Saved data entries:
*** Begin section ***

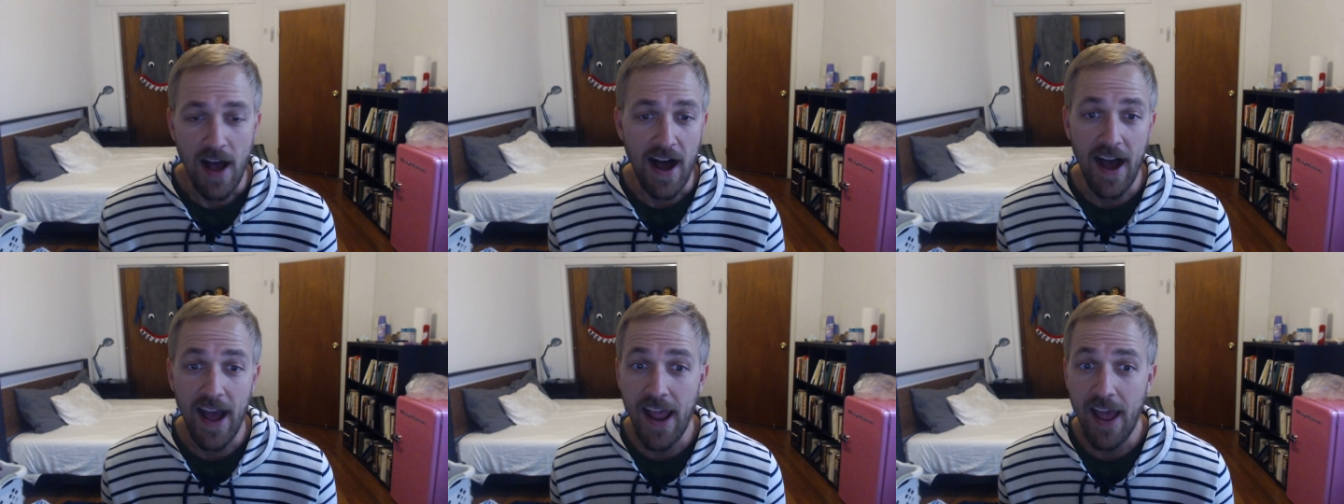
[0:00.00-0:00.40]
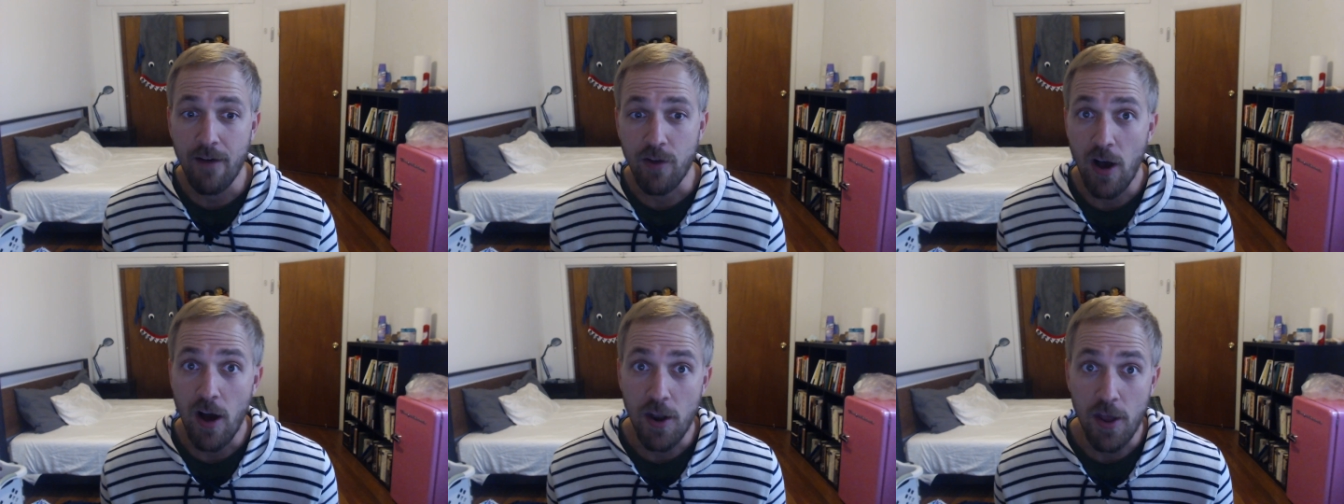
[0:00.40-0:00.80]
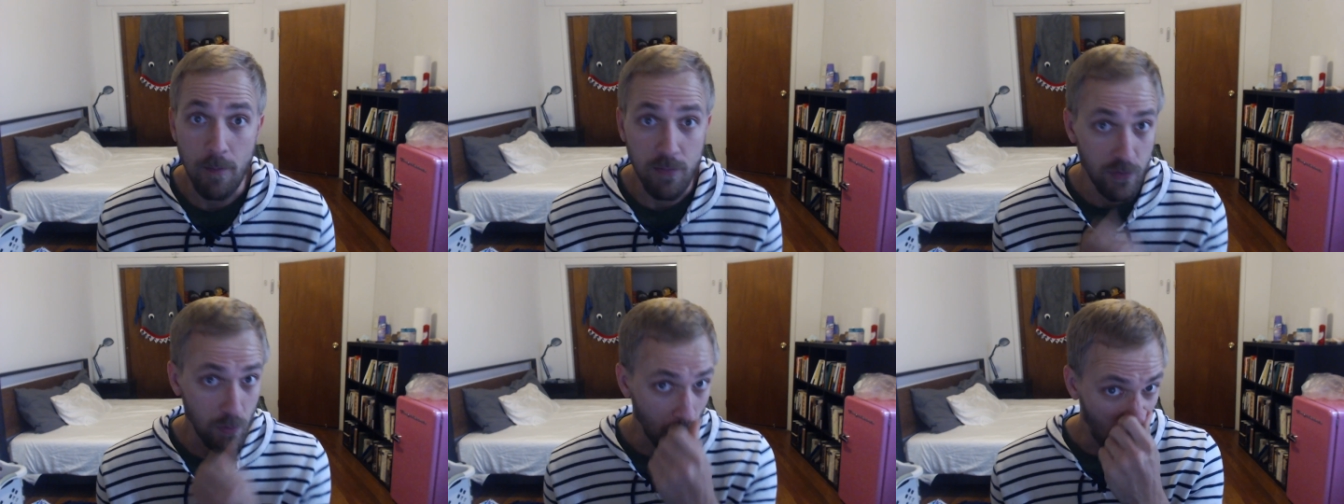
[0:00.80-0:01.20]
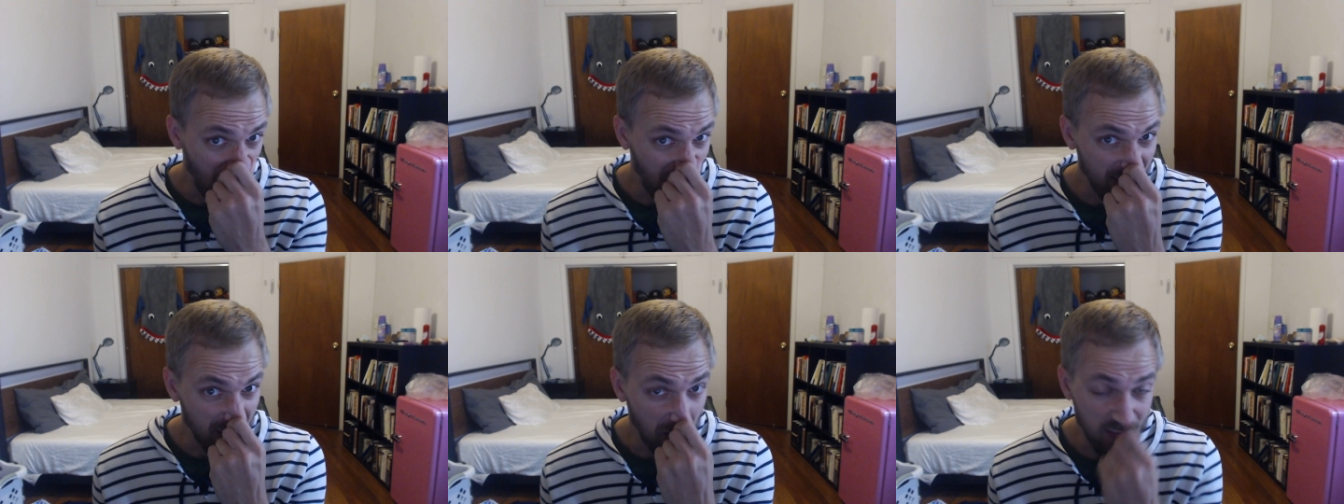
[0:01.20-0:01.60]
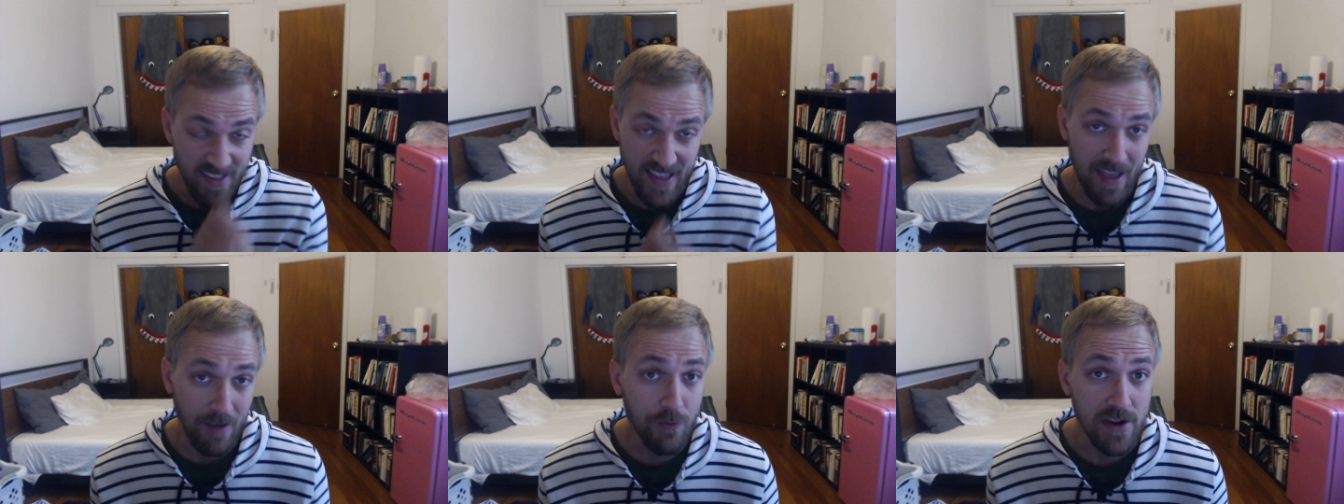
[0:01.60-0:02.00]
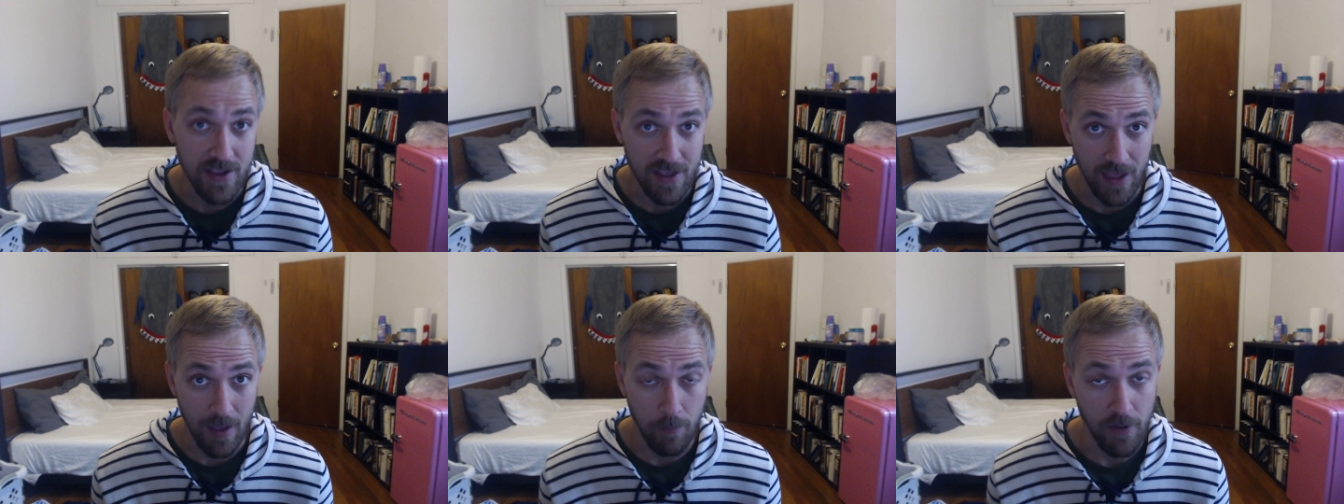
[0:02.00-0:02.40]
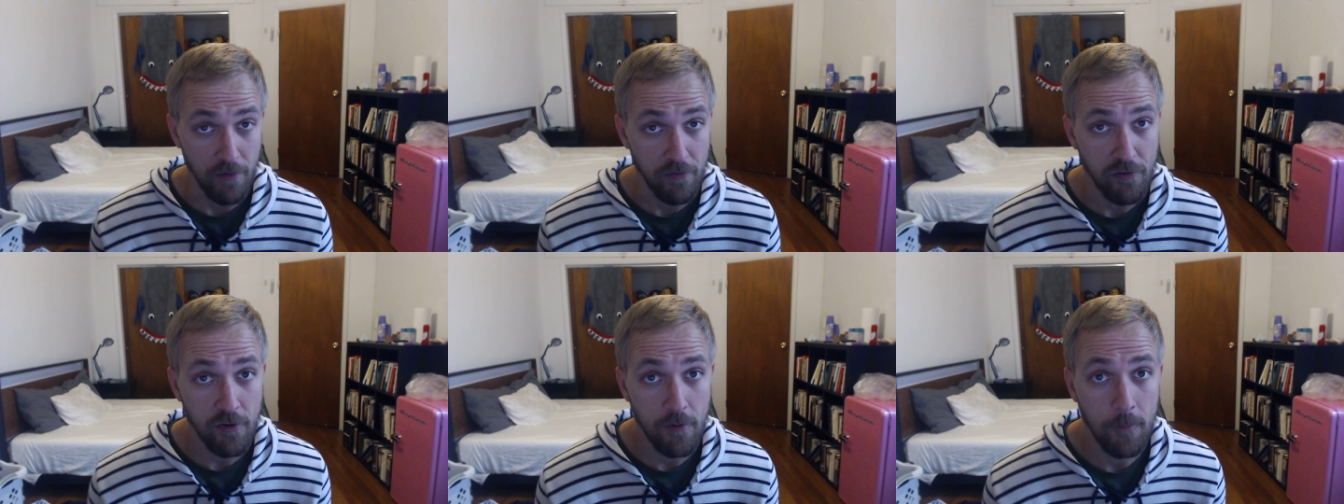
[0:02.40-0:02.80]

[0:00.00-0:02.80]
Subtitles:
I have gone up to almost every campus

*** End section ***

__WHAT THIS TASK INVOLVES__. Your answer must be an exact copy of the records, with every picture left out.

__RESPONSE__.
[0:00.00-0:00.40]
[0:00.40-0:00.80]
[0:00.80-0:01.20]
[0:01.20-0:01.60]
[0:01.60-0:02.00]
[0:02.00-0:02.40]
[0:02.40-0:02.80]

[0:00.00-0:02.80]
Subtitles:
I have gone up to almost every campus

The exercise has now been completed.